→ **REQUIRED WORK**
The answer is every line in the data below that contains the word "frames".

### INPUT DATA

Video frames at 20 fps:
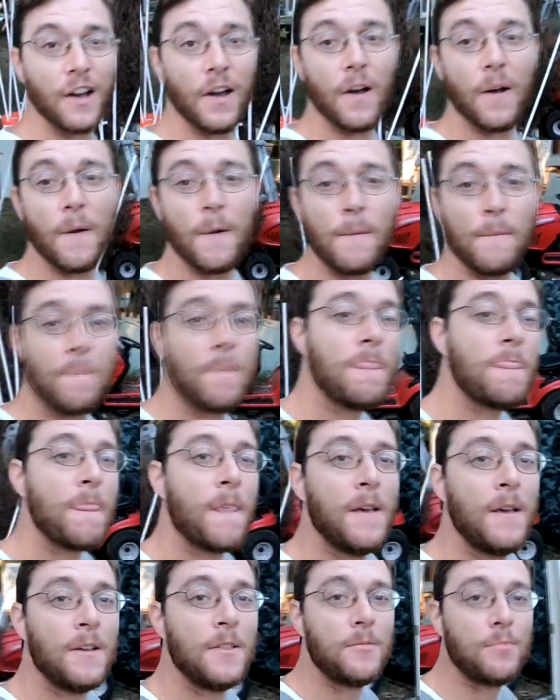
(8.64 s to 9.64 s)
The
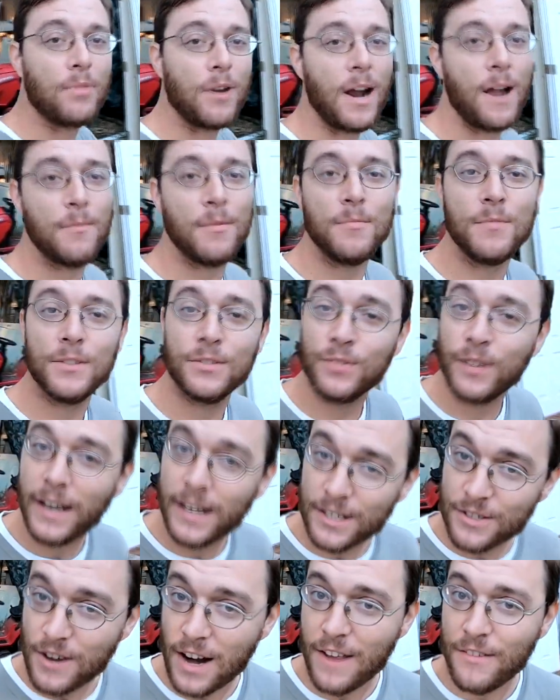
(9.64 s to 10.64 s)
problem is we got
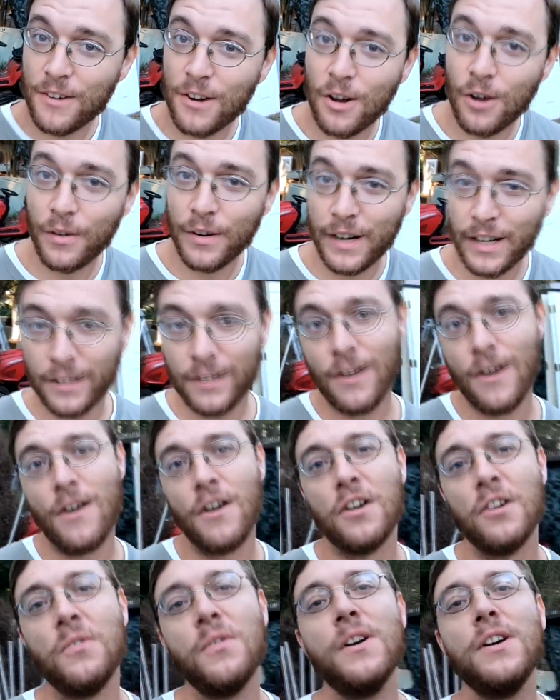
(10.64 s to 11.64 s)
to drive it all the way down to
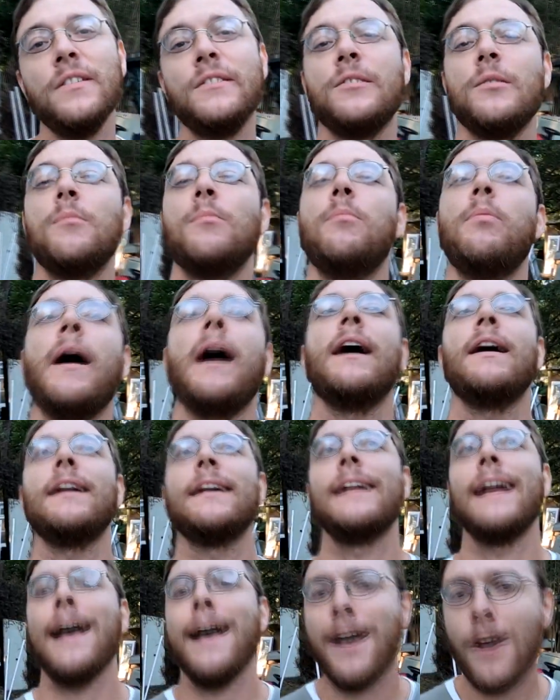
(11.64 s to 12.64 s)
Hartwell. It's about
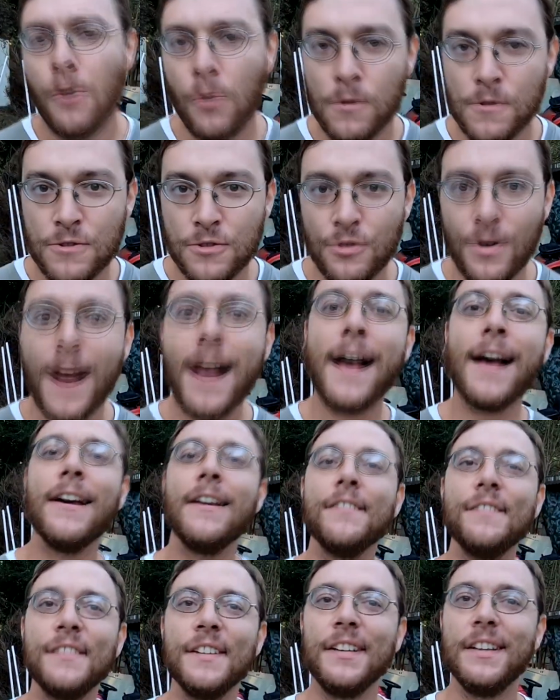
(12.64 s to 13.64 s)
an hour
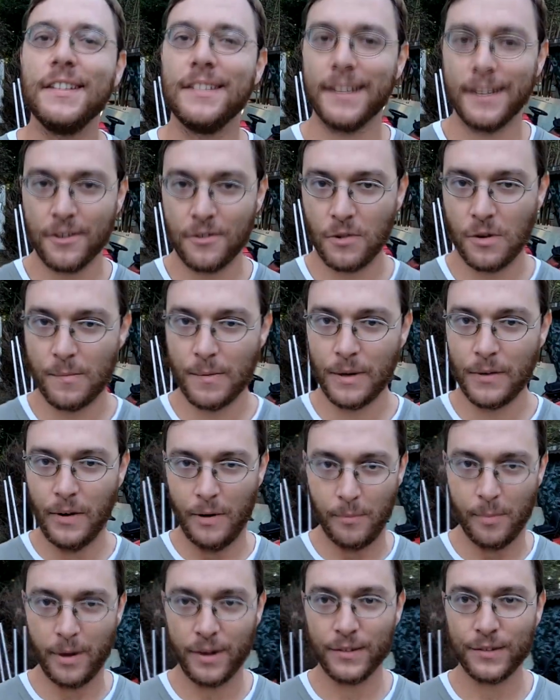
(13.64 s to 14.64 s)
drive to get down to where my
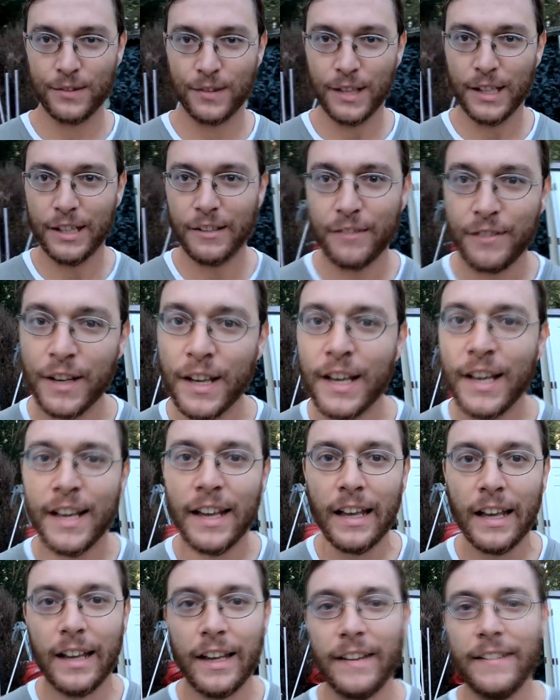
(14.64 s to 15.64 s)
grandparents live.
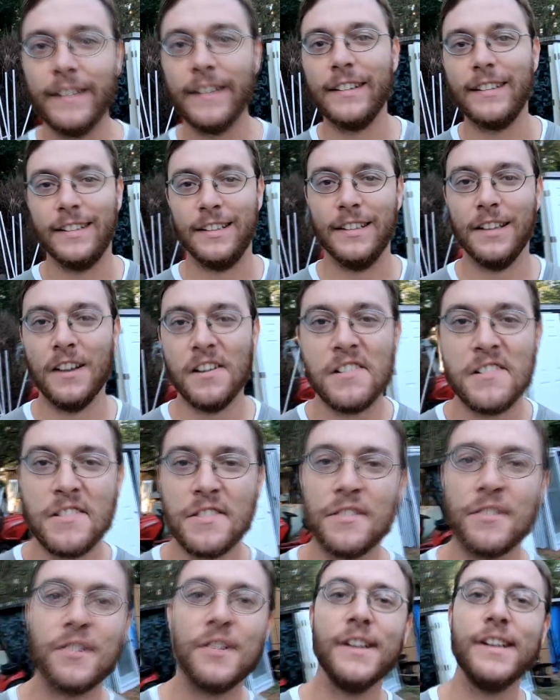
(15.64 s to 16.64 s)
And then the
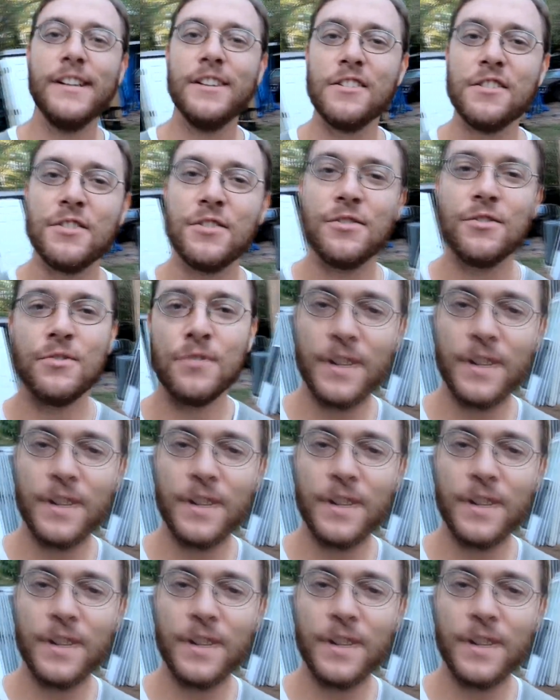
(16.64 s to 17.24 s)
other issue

######
### INPUT DATA

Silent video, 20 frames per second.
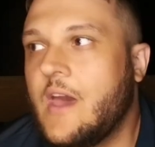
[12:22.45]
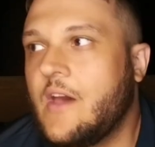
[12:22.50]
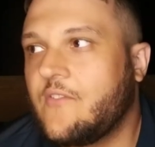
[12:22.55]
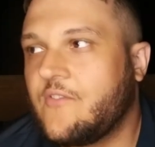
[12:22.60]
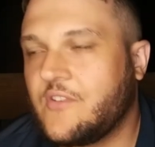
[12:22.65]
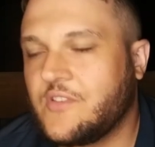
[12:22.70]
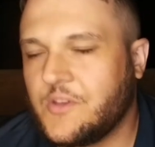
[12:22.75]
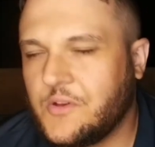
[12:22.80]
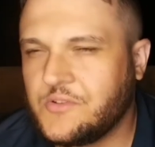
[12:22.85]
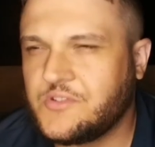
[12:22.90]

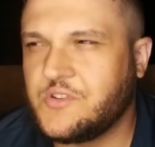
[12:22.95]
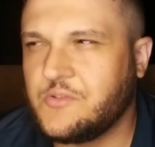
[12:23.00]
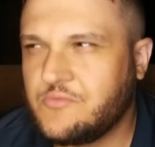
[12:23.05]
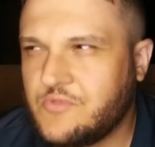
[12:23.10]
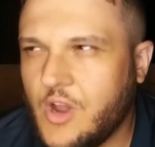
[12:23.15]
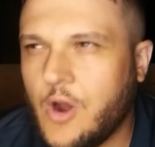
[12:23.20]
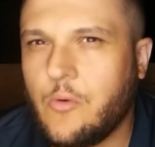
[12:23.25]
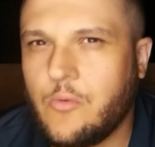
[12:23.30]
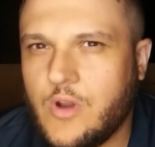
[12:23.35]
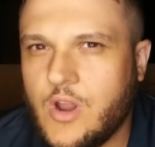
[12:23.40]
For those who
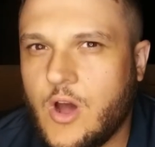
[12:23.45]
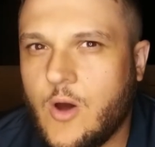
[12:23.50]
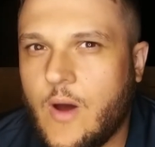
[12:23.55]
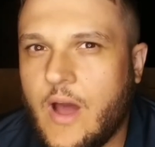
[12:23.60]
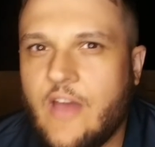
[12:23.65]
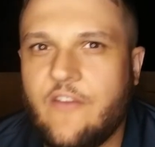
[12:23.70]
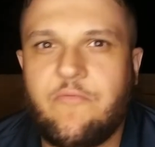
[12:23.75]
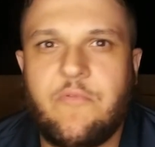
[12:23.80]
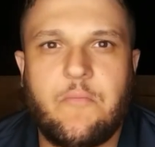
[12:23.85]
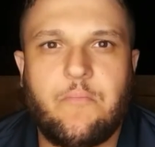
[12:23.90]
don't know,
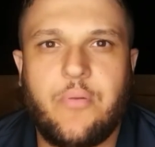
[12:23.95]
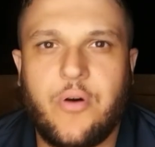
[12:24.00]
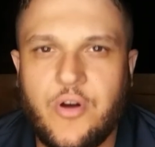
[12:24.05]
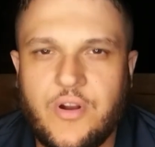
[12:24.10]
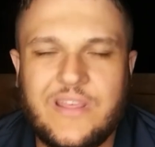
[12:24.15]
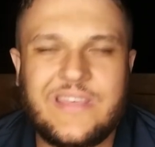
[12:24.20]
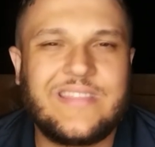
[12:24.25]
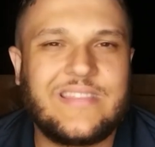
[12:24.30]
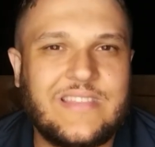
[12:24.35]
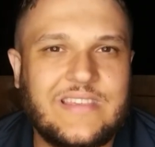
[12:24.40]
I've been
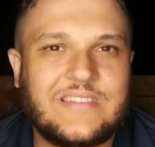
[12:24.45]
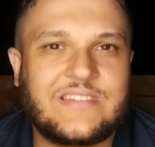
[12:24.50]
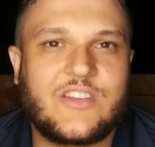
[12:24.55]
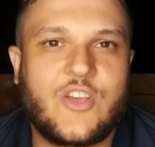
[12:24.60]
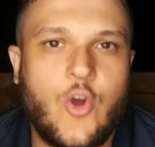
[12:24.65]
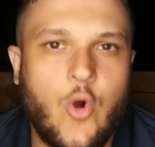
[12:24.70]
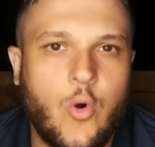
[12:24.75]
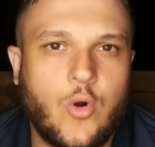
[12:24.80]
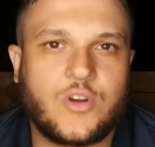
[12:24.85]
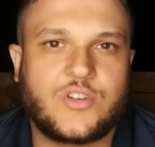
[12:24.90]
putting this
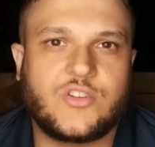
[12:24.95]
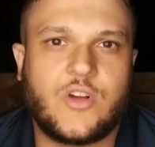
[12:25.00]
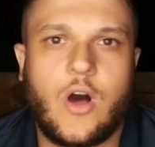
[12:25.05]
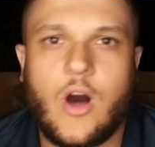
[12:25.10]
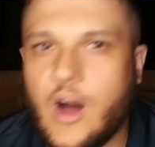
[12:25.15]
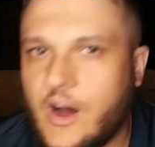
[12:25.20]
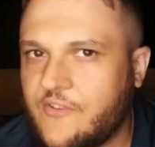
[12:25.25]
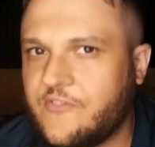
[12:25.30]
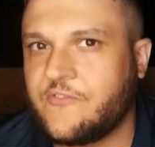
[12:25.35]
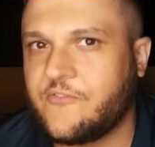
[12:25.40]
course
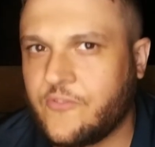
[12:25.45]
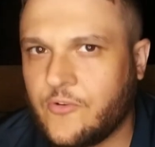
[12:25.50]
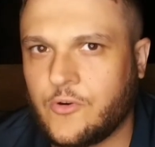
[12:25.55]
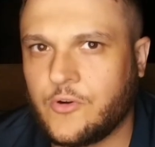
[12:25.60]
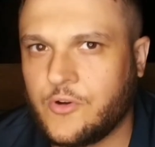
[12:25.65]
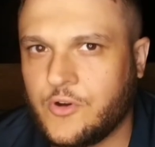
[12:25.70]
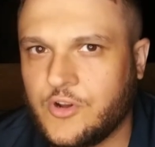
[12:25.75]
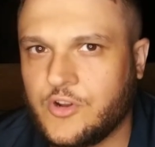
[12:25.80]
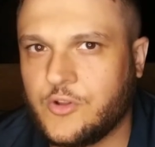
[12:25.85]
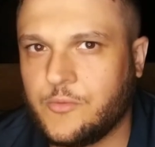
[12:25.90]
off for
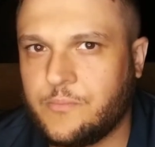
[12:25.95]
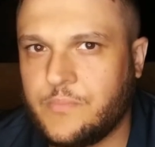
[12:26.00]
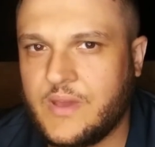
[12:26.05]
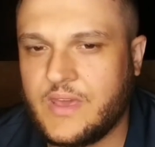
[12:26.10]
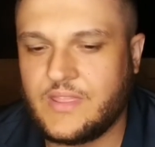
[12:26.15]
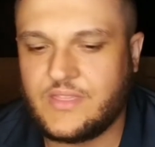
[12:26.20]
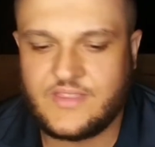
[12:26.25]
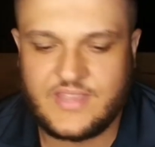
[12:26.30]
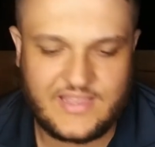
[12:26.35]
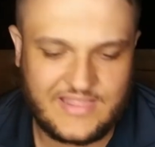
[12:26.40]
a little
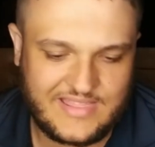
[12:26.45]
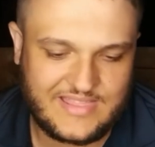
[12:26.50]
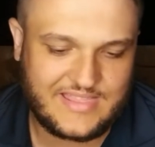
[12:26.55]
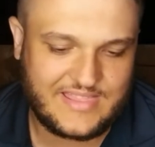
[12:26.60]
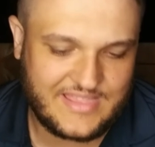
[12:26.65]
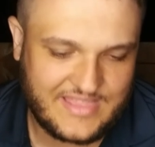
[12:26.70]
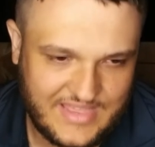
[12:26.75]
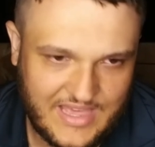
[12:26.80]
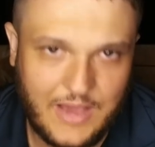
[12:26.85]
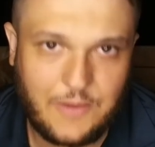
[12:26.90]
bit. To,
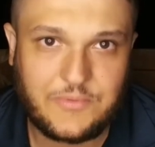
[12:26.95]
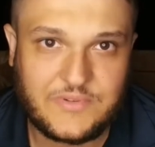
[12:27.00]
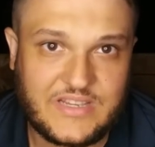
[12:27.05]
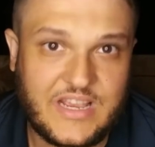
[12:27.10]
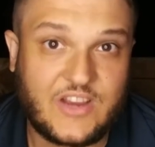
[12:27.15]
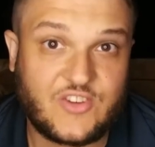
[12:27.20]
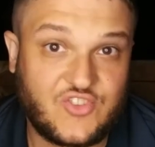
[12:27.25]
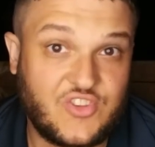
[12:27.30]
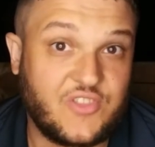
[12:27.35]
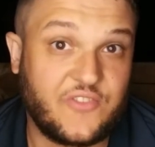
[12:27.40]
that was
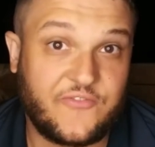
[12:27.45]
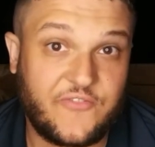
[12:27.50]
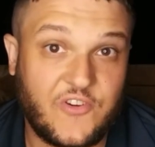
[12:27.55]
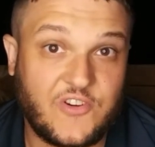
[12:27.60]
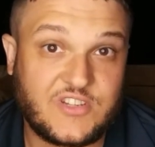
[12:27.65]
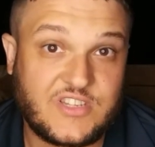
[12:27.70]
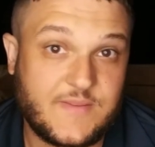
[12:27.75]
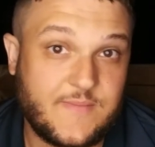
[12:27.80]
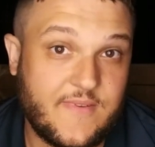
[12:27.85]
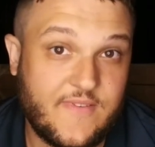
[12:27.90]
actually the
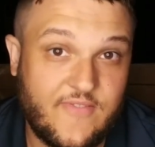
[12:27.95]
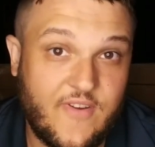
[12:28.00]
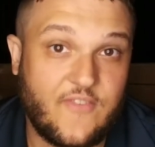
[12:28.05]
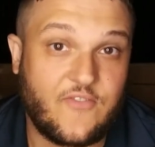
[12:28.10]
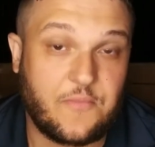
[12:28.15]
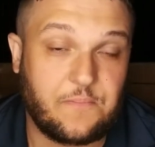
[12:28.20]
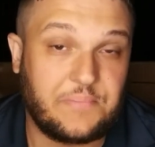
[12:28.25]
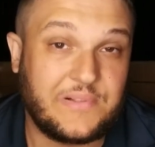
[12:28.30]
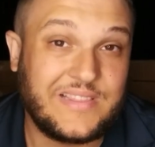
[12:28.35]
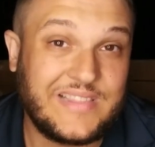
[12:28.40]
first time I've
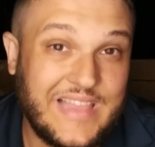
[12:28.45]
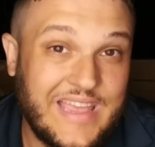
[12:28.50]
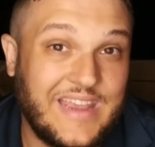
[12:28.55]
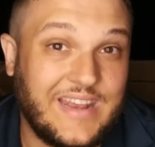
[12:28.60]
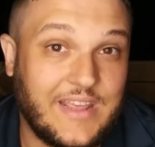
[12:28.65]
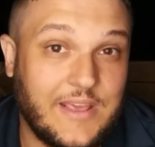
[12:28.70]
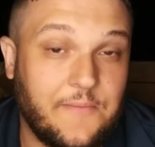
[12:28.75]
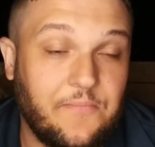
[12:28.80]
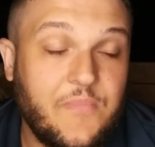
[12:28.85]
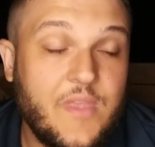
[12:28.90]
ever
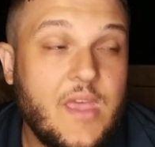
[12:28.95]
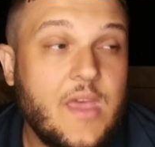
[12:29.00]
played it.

######
### INPUT DATA

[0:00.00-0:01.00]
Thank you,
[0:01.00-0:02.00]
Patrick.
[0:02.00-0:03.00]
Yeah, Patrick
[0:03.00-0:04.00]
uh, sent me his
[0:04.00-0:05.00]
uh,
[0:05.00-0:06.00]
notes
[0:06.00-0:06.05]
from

######

→ **RESPONSE TO THIS EXERCISE**
Video frames at 20 fps:
Silent video, 20 frames per second.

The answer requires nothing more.